Figure 5 illustrates the relationship between standard deviation and correlation of predicted solar and measured solar for all models from Table 2 (b). BDTR prediction is highly correlated with the actual value, and the standard deviation is closest to the actual standard deviation compared with other models. This proved that with an R2 of 0.90183, the BDTR is the most reliable model for solar prediction, among other models. The standard deviation of LR is closer to the actual value; however, it has a lower correlation with the actual value compared with NNBN. Meanwhile, neural network Gaussian normalizer is the least correlated and farther from the actual standard deviation. However, LR and NNGN are overfitted, as seen in Table 2 (b).

Fig. 5
figure 5

Taylor diagram of correlation and standard deviation of 75–25% data splitting without tune model hyperparameter

Uncertainty analysis

Finally, the uncertainty analysis was calculated for the 75–25% data splitting without the tune model hyperparameter module of chosen models, which were NNBN and BDTR. Two different criteria were used for this purpose, namely, bracketed by 95PPU and d-factor. Uncertainty analysis is usually used to check the performance of the proposed model when there is a new dataset of the input that can be introduced. The best outcome of bracketed by 95PPU should fall in the band range of (80–100%) whilst the d-factor is 0. Table 4 shows the uncertainty analysis results for the testing dataset.

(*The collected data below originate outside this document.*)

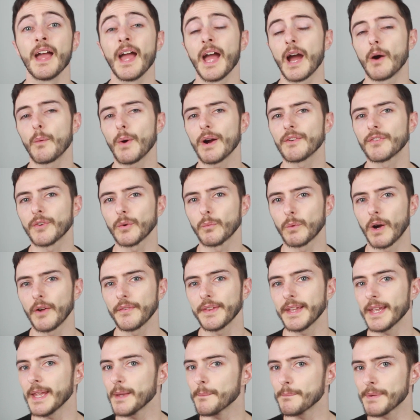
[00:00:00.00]
However, while
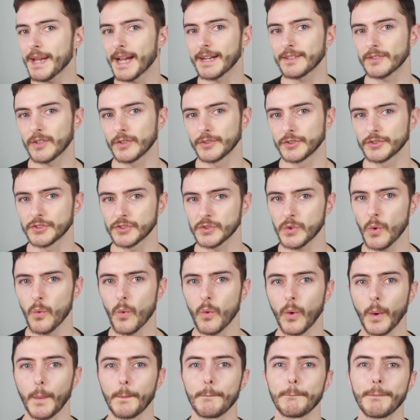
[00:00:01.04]
the impact on your
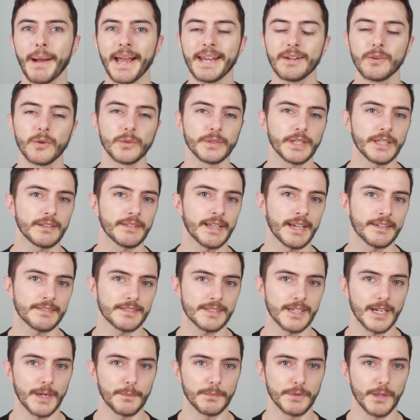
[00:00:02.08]
score might only
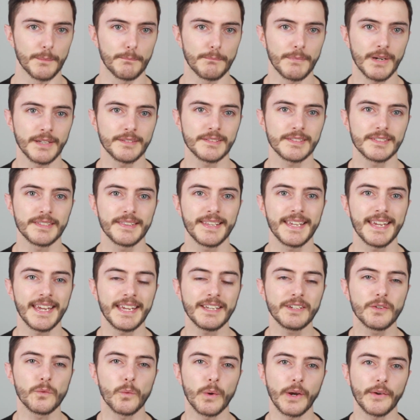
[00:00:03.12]
last a couple of months, the
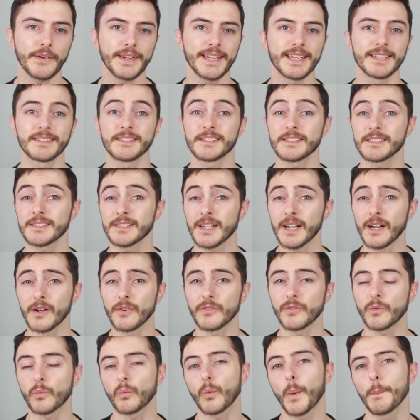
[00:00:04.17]
inquiry
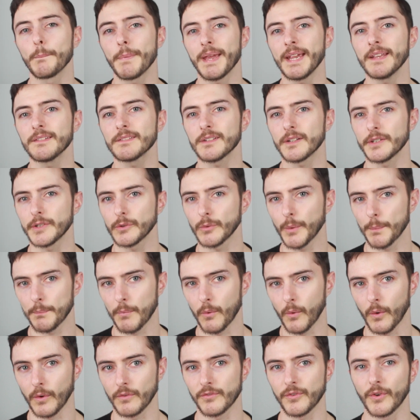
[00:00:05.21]
itself remains on your
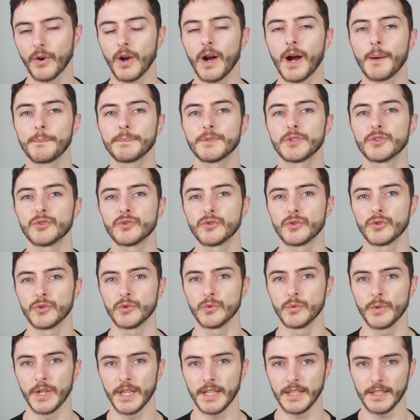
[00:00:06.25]
report for up to
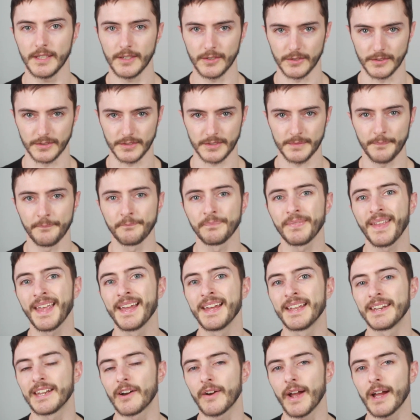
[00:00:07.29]
2 years.
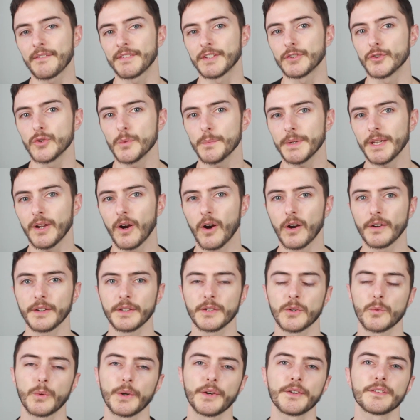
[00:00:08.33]
Now, having too many hard
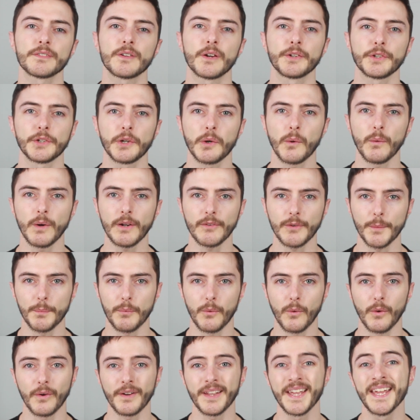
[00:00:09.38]
inquiries on your credit
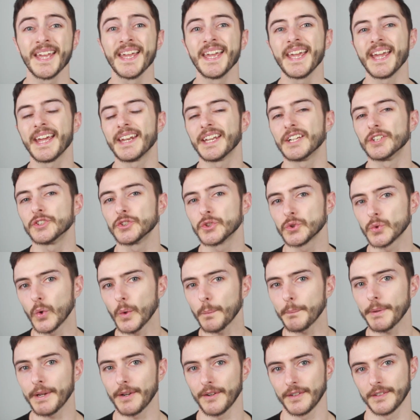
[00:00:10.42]
report in a
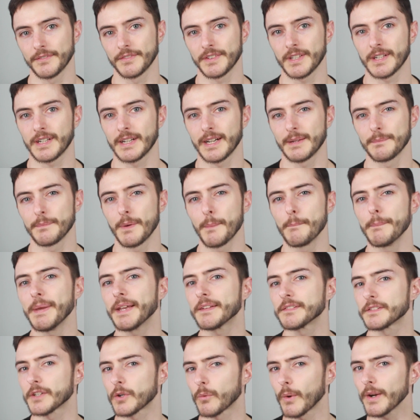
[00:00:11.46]
short period of time
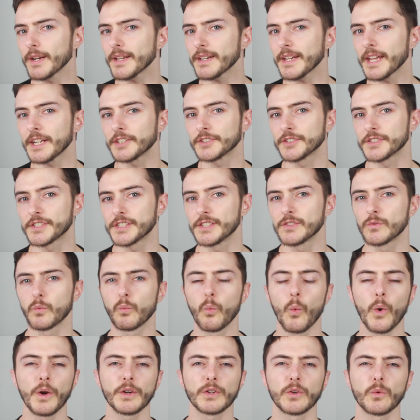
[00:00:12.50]
makes the credit agencies
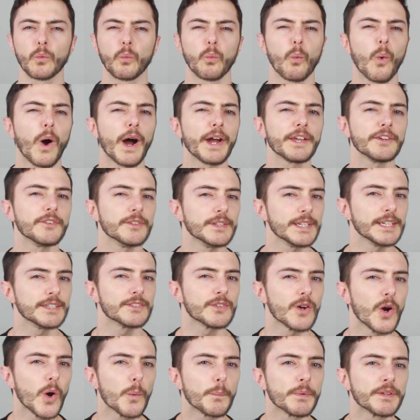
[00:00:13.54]
wonder why you
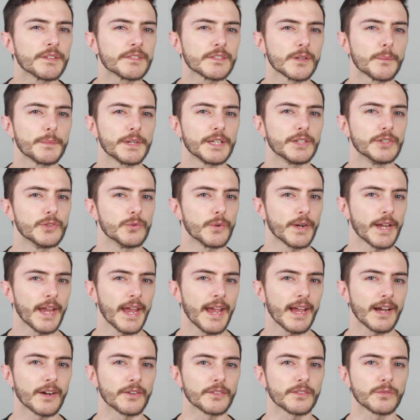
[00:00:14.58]
need to open so many new
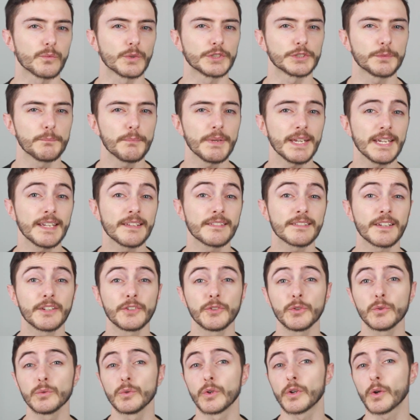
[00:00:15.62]
accounts, which means that
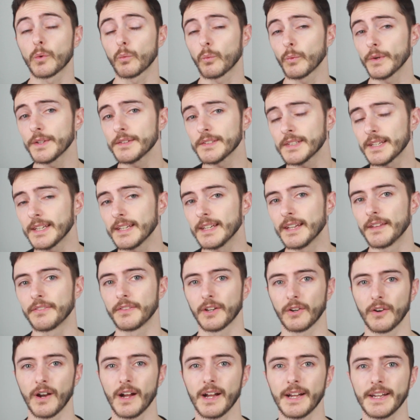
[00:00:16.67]
you look risky
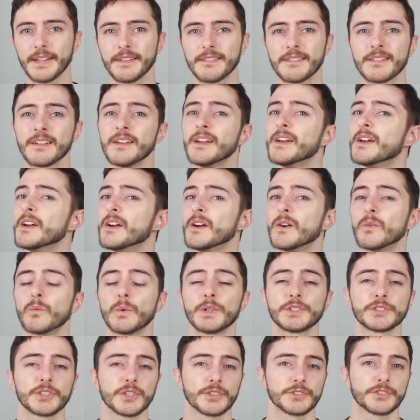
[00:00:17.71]
in their eyes,
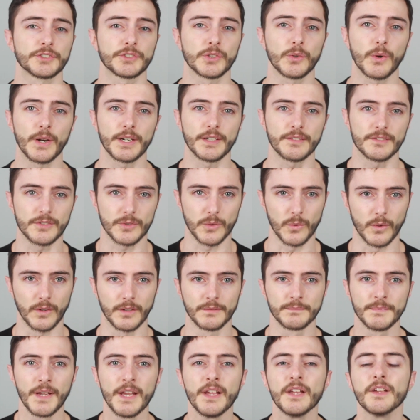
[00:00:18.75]
which hurts your credit
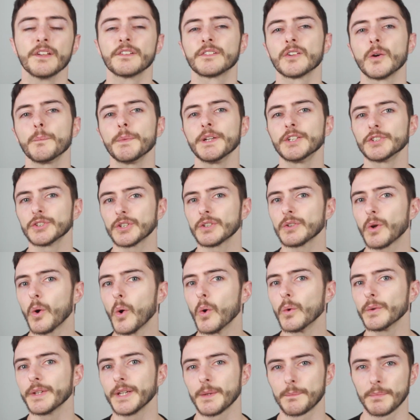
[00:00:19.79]
score. So be sure to
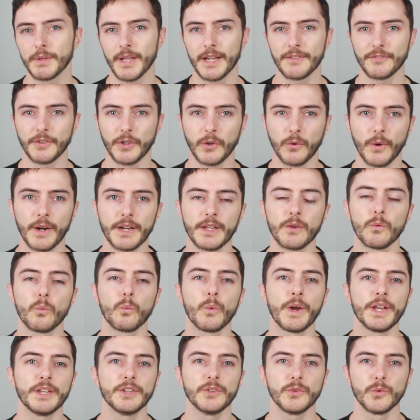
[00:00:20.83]
only apply for credit
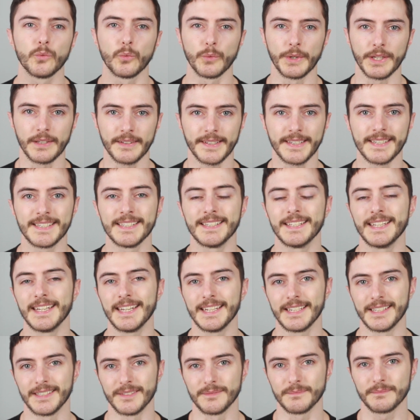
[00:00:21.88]
when you really
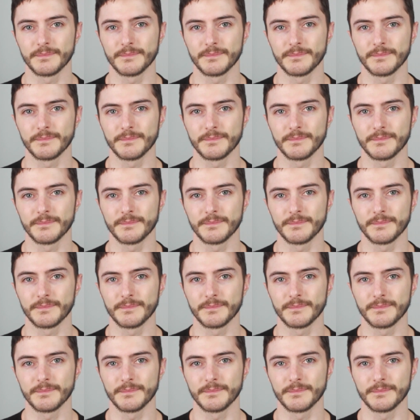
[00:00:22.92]
need it.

Table 4 Uncertainty analysis of 75–25% data splitting models for the testing dataset

The values of bracketed by 95PPU are 87.5% and 97.3% of data for each model NNBN and BDTR relate to 75–25% data splitting. Based on these obtained values for both models, it can be concluded that all the observed data fall into the 95PPU band range of between 80 and 100% observed data. In addition, the d-factor values of 0.03579 and 0.03731 for NNBN and BDTR, respectively, were less than one, which is desirable since the best value for the d-factor is 0. Finally, Fig. 6 depicts the performance of the proposed model in predicting the actual observation of the solar radiation during the testing phase.

Fig. 6
figure 6

Actual vs. predicted solar radiation using BDTR during the testing phase

Conclusion

The capability of various models to predict solar radiation was assessed based on the available historical data of solar radiation itself as the input variables. Four prediction models were studied, composed of neural network Gaussian normalizer, neural network binning normalizer, boosted decision tree regression, and linear regression. By using two different data splitting, which was 80–20% and 75–25% data split, boosted decision tree regression outperformed all the other models with R2 of 0.89125 and 0.90183, respectively, without implementing tune model hyperparameter module. Whilst by implementing the tune model hyperparameter module, the performance of boosted decision tree regression somehow decreased to 0.86691 and 0.88277 of R2 for each 80–20% and 75–25% data splitting. This infers that data splitting of 75–25% gives better performance toward boosted decision tree regression by omitting the implementation of the tune model hyperparameter module. Detailed observation paid to this matter; only boosted decision tree regression and neural network binning normalizer models can be used, as the rest of the models were overfitted. The reliability of both models was calculated by uncertainty analysis known as 95PPU and d-factor. Based on the values of 95PPU and d-factor, it is concluded that both of these models have an acceptable low degree of uncertainty. In this study, only historical solar data composed of different months and years were used to predict solar radiation in April 2010 and are parsimonious enough to produce a good prediction model. The performance of the proposed model can be improved if more data incorporated, such as recent solar radiation and weather data at various meteorological stations, which were not available during this study. In addition to that, a high level of accuracy could be achieved if the proposed model augments with optimizers. On the other hand, the proposed model may be applied in other areas for solar radiation prediction.